Unrequited love is an opportunity to alchemize painful feelings into enduring strength.
One can withstand most things if one can bear unreciprocated love for another. But don't ask me for the recipe to this magic, as I'm just making it up as I go.
The grip has loosened in this late stage of enduring love I have for another who does not feel the same for me. It's no longer a breathless catch in my throat or the elephant's weight on my chest but a bit of sand that's agitating my heart into a pearl.
I can bear this lost-never-had love. I have been for years.
It's a secret that stays with me and now with you too, dear reader. Just don't ask me to tell you who it is because I can't do that. Revealing the lodger's identity would rob me of the bittersweet emotional landscape I've grown comfortable traversing.
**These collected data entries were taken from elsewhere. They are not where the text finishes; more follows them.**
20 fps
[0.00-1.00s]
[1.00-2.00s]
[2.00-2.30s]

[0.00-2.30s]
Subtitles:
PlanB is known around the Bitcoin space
Does this lodger of the heart stop me from having romantic love for one or more live flesh and blood humans? It does not. This vintage love, and a contemporary one, could exist in my world simultaneously—my heart is big enough for both.
Have you had, or do you now have, an unrequited love?
Word of the Day (obviously)
un·re·quit·ed | ˌənrəˈkwīdəd |
(of a feeling, especially love) not returned or rewarded: he's been pining with unrequited love.
Favorite Portuguese to English Auto-Translation of the Week:
About making panettone:
As soon as it comes out of the oven, it rests inside out for several hours so that the dough does not slaughter and remains tall and cuter, as is characteristic.